25
Jan
2012

Wirrnis

Wie viele wirre Worte
mögen wieder wachsen über Nacht
niemandem zur Lust.

Wider Wahrheit wider Würde
folgt das Übertragen dieser Last
einer selbstgewirkten Bürde ...



©GJ20120125

16
Jan
2012

januarmorgen

wie mir dein gesicht verschwimmt
- in der frühe ein schemen der nacht -
sich mir ganz und gar entzieht
und dein duft sich verflüchtigt

überm dach vis à vis die sonne
- treibt sie an oder reibt sie auf -
scheint mir ins zimmer, blendet
staubig gegen fensterscheiben

verzahnte tage die sich längen
monoton die leere dunkeln
im garten keimt es viel zu früh
ist es für uns viel zu spät

©GJ20120116

14
Jan
2012

sammler und jäger

gehütet die schätze
sortiert und katalogisiert
stets auf dem neuesten stand
hatte er urlaub nicht gekannt

nun tritt er unfreiwillig eine reise an
mitnehmen kann er nichts

©GJ201210113

12
Jan
2012

… Hast du noch Töne …

Es ist Januar. Seit dem Vorjahressommer blühen Margueriten und Löwenmäulchen ohne eine Ruhephase einzulegen. Im Dezember pflanzte ich eine Christrose ins Beet daneben. Sie trägt prächtige Blüten.
Am Bach, der, nach dem Sturm und andauernden Regenfällen schon mehrfach zum reißenden Fluss wurde, spielen die Stockenten verrückt. Fünf Erpel versuchen zwei Enten zu begatten. Dabei schlucken die Damen kräftig Wasser.

Ich sehne die trockene Kälte, den Frost herbei, einen Winter der Motten und Mücken vertreibt und ich würde mich gern mit dir und an dir aufwärmen.

©GJ20120111

9
Jan
2012

Cheyenne - This Must Be The Place

Gestern Nachmittag habe ich mir endlich den Film angesehen, den ich schon seit Wochen sehen wollte. Cheyenne
Ein Film, der mit wenig Handlung und musikalischer Untermalung auskommt, aber mit nahezu lyrisch anmutenden Sequenzen nachhallt. Ein auf den ersten Moment stiller Film, der aber doch einigen innerlichen Aufruhr verursachte.
Fast alle Figuren, melancholisch, sind Platzhalter. Cheyenne ganz besonders, Sean Penn trägt nach meinem Dafürhalten, diesen in Cannes zu Recht ausgezeichneten Film, als in sich gekehrter, durch sein Leben „schwimmender“ Kind-Mann.
Die Tragik eines zwischen Depression und Langweile zockenden ehemaligen Punk-Rockers hat mich sehr berührt , allein wie er schaut und mit minimalistischen Gesten die Filmgestalt, die nicht mehr ‘seine‘ zu sein scheint, durch den Film laviert, bis zum „Erwachsenwerden“ … Das bewegt!

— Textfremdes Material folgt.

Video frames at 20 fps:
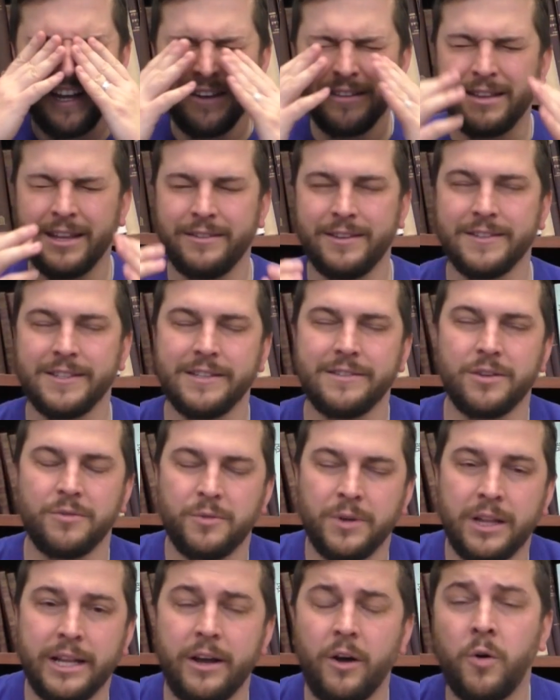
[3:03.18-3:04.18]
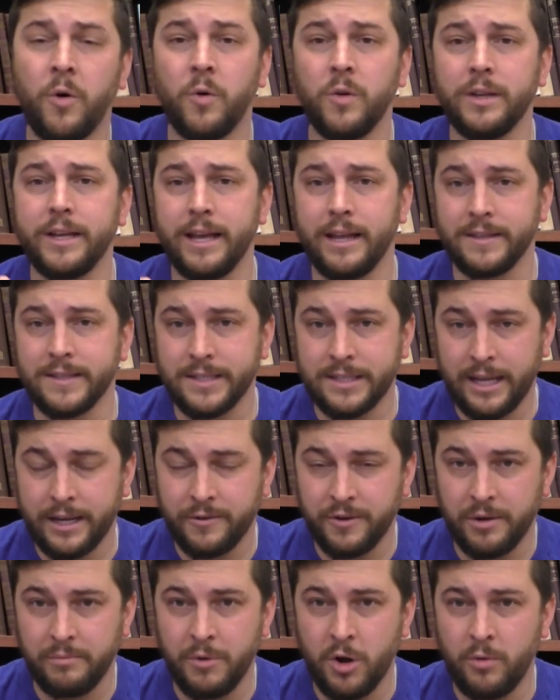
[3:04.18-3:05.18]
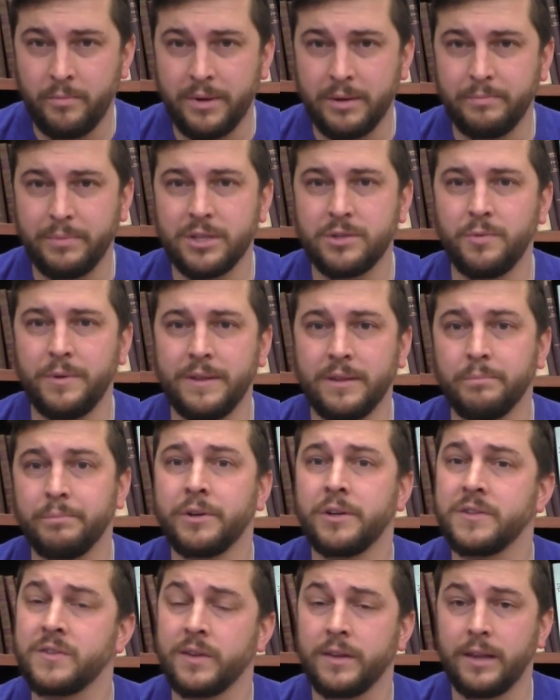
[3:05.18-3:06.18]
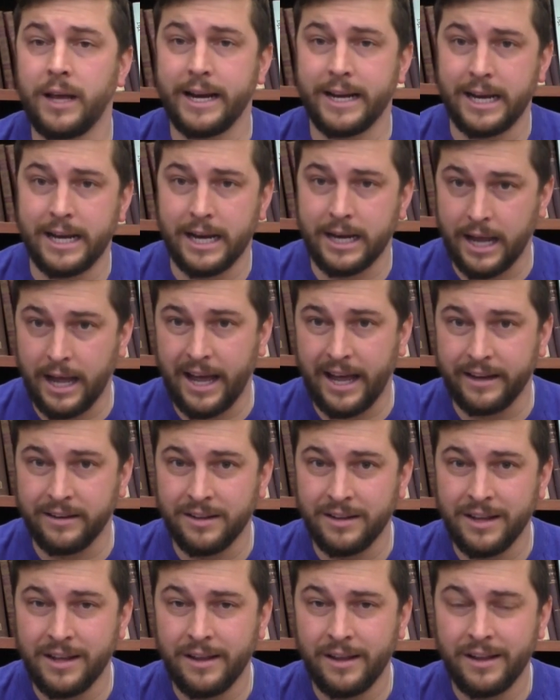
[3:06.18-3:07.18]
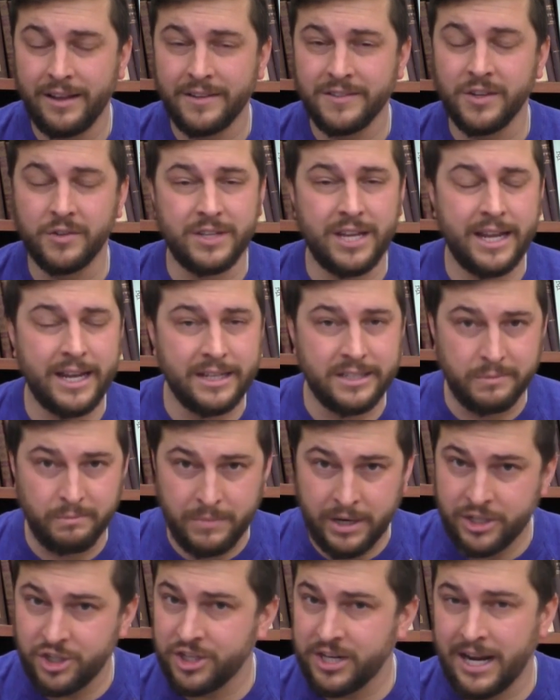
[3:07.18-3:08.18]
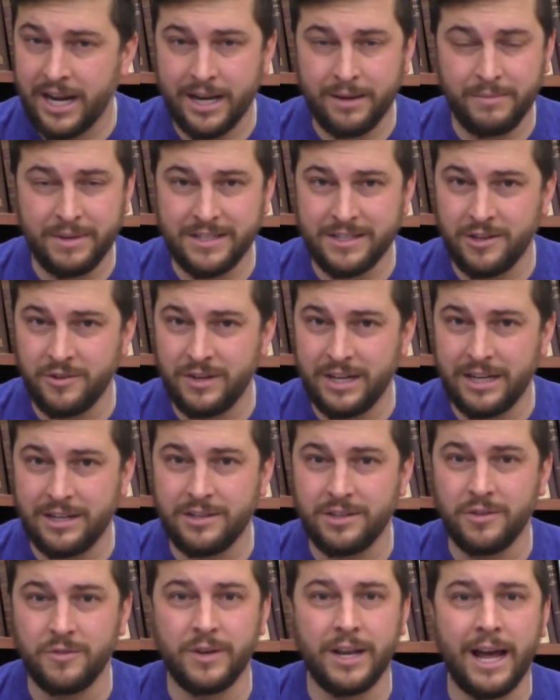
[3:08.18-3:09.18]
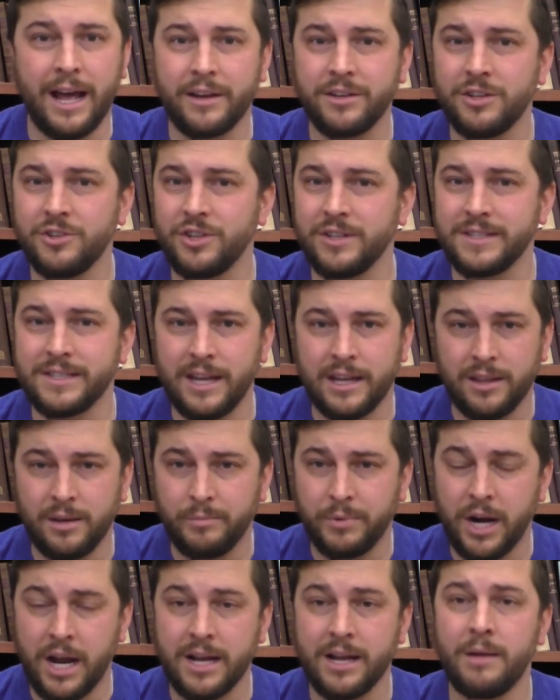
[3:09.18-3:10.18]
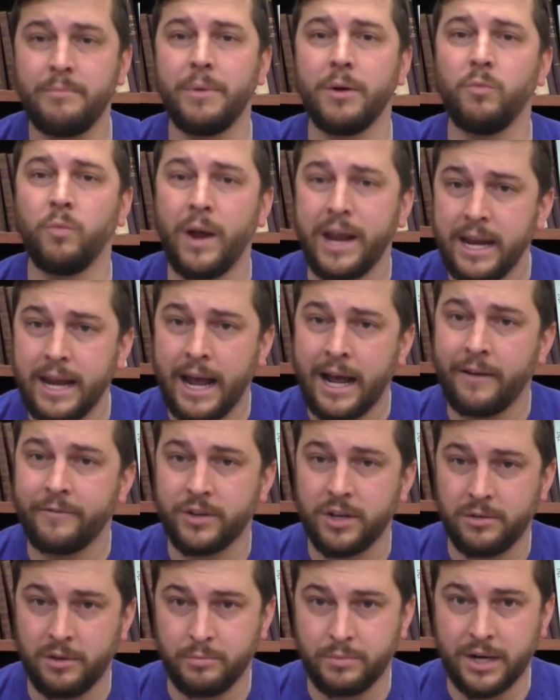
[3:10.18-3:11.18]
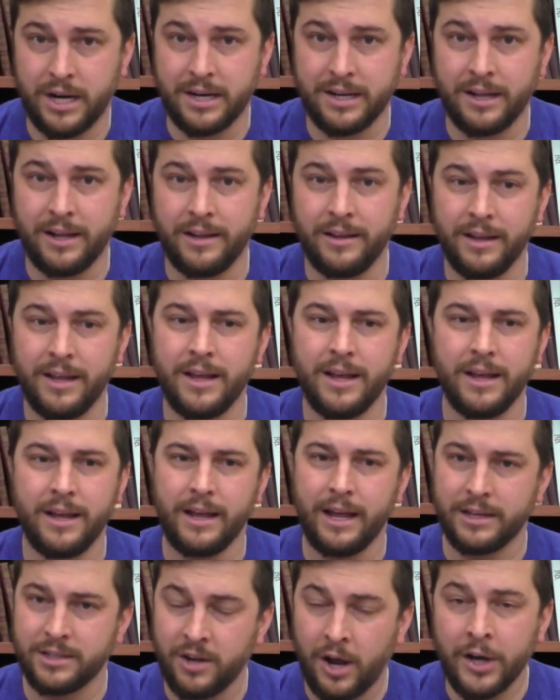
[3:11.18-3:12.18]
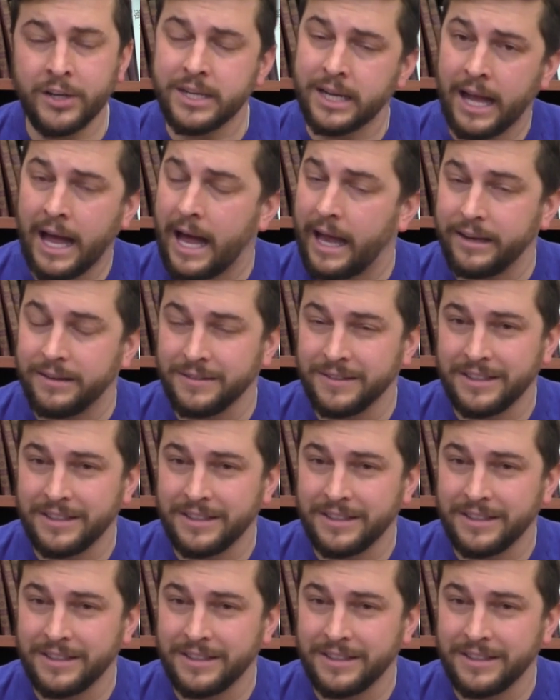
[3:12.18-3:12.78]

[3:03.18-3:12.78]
this is a really holy and sacred moment between the person lighting and God. So take as much time as you need to, not to just say the bracha, but wait after the bracha and talk to God.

Diese Langsamkeit, manche Szenen in Zeitlupe, Cheyenne stets langsam in Bewegung und Sprache und leise. Gut finde ich auch, dass in der Langzeitehe mit Jane alles easy läuft. Beziehungsprobleme gibt es, aber nicht beim Paar.
Der Regiehöhepunkt - er sei nicht verraten hat mir einen Kälteschauer beschert. Nein, es fließt kein Blut ...

Ein tolles Filmerlebnis! Ohne Einschränkung sehenswert.

cheyenne

schritte schlurfen
gesten in zeitlupe
verlangsamt das spiel auf zeit

7
Jan
2012

verinnerungen

der sturm peitscht
unter den weiden zu ufern
wäre gefährlich

die wasser spielen wild
ich stehe mit den füßen im fluss
mit den ohren in alten melodien
wie vor jahren

und immer wieder fallen
einladung zum tanz
auf der stelle
in kreisender bewegung

alles war schon wie es bleibt
auch der schwarze hund
ist derselbe


©GJ20120107

4
Jan
2012

Haiku zu Neujahr

Januarstille
Ruhe dehnt den Geist, erfrischt.
Heilsames Schweigen

©GJ20120102

1
Jan
2012

Amselfrühling

Die Amseln benehmen sich als sei es schon Ende Februar, kein Wunder, dass sich mir ein Text aus 2004 ins "Denken" schummelt ... ;-)


februarfrühling


amselschwarz weicht
frühlingswarme nacht
flatternd schönt
erstes licht
den nahenden tag
föhnwind fegt
in meine mitte
spannung knistert
vor dem ersten akt

trunken
sattsaugen
an samtworten

©GJ200402


Ein gutes Neues Jahr, Glück und Wohlergehen!